Si « le vrai défi de notre temps consiste à réinventer un droit pour les communs à travers des détournements juridiques créatifs » 16, nous pouvons constater que les réflexions qui se développent aujourd’hui en France, autour de la possibilité, encore expérimentale, d’associer le citoyen à la réalisation de missions d’intérêt général au nom du droit administratif des biens communs, s’inscrivent bien dans la droite ligne de cet objectif.

  1. Commission créée auprès du ministère de la Justice italien, en juin 2007, chargée de remanier les textes du livre III du Code civil consacrés aux biens publics et présidée par le juriste italien Stefano Rodotà.

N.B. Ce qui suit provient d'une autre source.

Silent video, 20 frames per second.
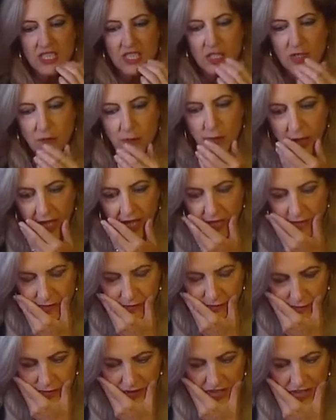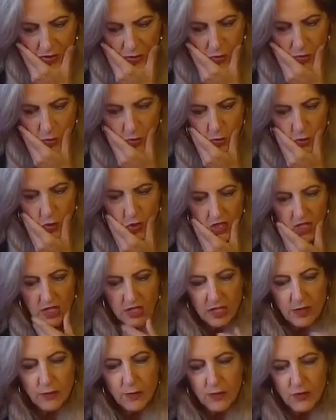You may feel
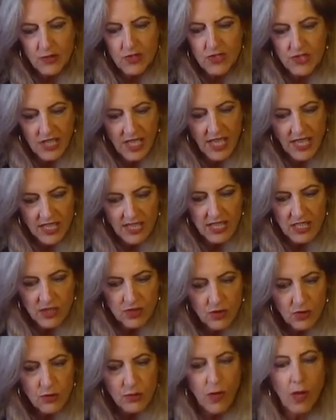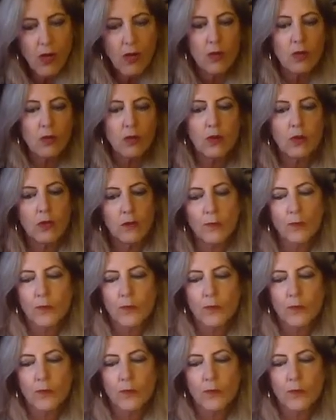you want to take control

  2. Giglioni F., « Il diritto pubblico informale alla base della riscoperta delle città come ordinamento giuridico », Riv. giur. Edilizia 2018, n1, p. 3-22.
  3. Plus connus sous le nom d’espaces « libérés », selon l’expression utilisée par les activistes et retenue comme la plus pertinente.

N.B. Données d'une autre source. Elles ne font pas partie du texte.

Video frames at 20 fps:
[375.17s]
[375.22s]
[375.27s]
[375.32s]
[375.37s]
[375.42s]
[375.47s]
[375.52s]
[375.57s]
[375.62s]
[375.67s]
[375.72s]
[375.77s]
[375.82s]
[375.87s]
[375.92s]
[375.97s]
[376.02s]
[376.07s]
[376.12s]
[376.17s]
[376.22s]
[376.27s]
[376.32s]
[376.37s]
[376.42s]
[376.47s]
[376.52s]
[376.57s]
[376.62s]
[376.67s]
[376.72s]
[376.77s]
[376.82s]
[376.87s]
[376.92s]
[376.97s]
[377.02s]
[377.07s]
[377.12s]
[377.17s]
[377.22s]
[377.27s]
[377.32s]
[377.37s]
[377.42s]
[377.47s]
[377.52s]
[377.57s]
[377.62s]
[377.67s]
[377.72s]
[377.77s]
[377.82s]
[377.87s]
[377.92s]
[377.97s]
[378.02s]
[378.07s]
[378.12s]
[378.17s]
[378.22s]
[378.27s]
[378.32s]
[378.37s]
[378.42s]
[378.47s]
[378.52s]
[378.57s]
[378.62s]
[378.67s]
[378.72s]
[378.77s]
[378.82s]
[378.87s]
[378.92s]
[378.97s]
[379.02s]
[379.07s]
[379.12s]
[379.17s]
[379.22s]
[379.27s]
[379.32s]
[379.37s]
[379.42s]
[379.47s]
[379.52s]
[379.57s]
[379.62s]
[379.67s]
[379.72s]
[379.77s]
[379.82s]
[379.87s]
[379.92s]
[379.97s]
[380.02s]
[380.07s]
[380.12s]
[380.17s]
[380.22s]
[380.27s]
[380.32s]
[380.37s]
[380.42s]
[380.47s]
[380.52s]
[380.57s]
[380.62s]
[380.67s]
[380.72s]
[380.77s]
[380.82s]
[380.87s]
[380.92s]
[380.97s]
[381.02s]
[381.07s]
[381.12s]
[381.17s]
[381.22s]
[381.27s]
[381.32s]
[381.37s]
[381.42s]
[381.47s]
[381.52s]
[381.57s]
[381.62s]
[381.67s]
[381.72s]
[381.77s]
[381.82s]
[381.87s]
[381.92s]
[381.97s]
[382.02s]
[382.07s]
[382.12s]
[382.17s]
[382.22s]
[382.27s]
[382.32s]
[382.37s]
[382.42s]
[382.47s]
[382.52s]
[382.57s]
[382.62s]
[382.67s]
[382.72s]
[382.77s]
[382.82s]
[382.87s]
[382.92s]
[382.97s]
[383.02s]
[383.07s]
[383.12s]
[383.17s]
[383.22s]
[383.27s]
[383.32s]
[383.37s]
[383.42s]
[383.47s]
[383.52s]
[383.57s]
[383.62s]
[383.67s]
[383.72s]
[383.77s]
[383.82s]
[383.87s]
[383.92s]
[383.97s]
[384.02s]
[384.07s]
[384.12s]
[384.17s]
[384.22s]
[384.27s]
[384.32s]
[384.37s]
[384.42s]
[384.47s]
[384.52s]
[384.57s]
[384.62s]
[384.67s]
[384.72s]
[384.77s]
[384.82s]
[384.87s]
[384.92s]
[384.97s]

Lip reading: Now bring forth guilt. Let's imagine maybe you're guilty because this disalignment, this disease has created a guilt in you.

  4. Turin a également procédé vers cette direction.
  5. Arena G., « Introduzione all’amministrazione condivisa », Studi parlamentari e di politica costituzionale 1997, n3-4, p. 29-65.
  6. L. const. n3, 18 oct. 2001, Le principe avait été introduit pour la première fois dans l’ordre juridique italien par la loi n59 du 15 mars 1997, dite loi « Bassanini ».
  7. Le règlement municipal répond également à un autre article de la Constitution italienne : le 117, sixième alinéa, qui réserve aux collectivités locales la règlementation générale de leur organisation et activité.
  8. Passalacqua M., « “Oltre” la concezione proprietaria dei beni comuni. Diritto, economia e interesse generale », www.amministrazioneincammino.luiss.it 27 déc. 2017, p. 1-18.
  9. CE ital., avis, 25 août 2003, n1440.
  10. En Italie, les régions sont investies d’un pouvoir législatif.
  11. D.-L., n50, 18 avr. 2016.
  12. CE ital., avis, 21 mars 2016, n855.
  13. CE, avis, 18 mai 2004, Cinémathèque française.
  14. CGCT, art. L. 2132-5 à L. 2132-7, art. R. 2132-1, art. L. 3133-1, art. R. 3133-1 à 3133-4. Pour ces observations et pour une analyse détaillée de la jurisprudence française en cette matière voir Perlo N., « Le principe de subsidiarité horizontale : un renouvellement de la relation entre l’administration et les citoyens », Revue internationale de droit comparé 2014, n4, p. 983-1000.
  15. Voir http://notesondesign.org/olivier-jaspart/ ; http://rpubliquepourquoifaire.unblog.fr/2019/08/30/presentation-dun-modele-de-reglement-dadministration-mise-en-commun/ ; voir aussi Jaspart O. « Vers un droit administratif des biens communs ? », Horizons publics sept.-oct. 2019, n11, p. 42-47.
  16. Bollier D., « Who May Use the King’s Forest ? The Meaning of Magna Carta, Commons and Law in Our Time », www.bollier.org 14 sept. 2015.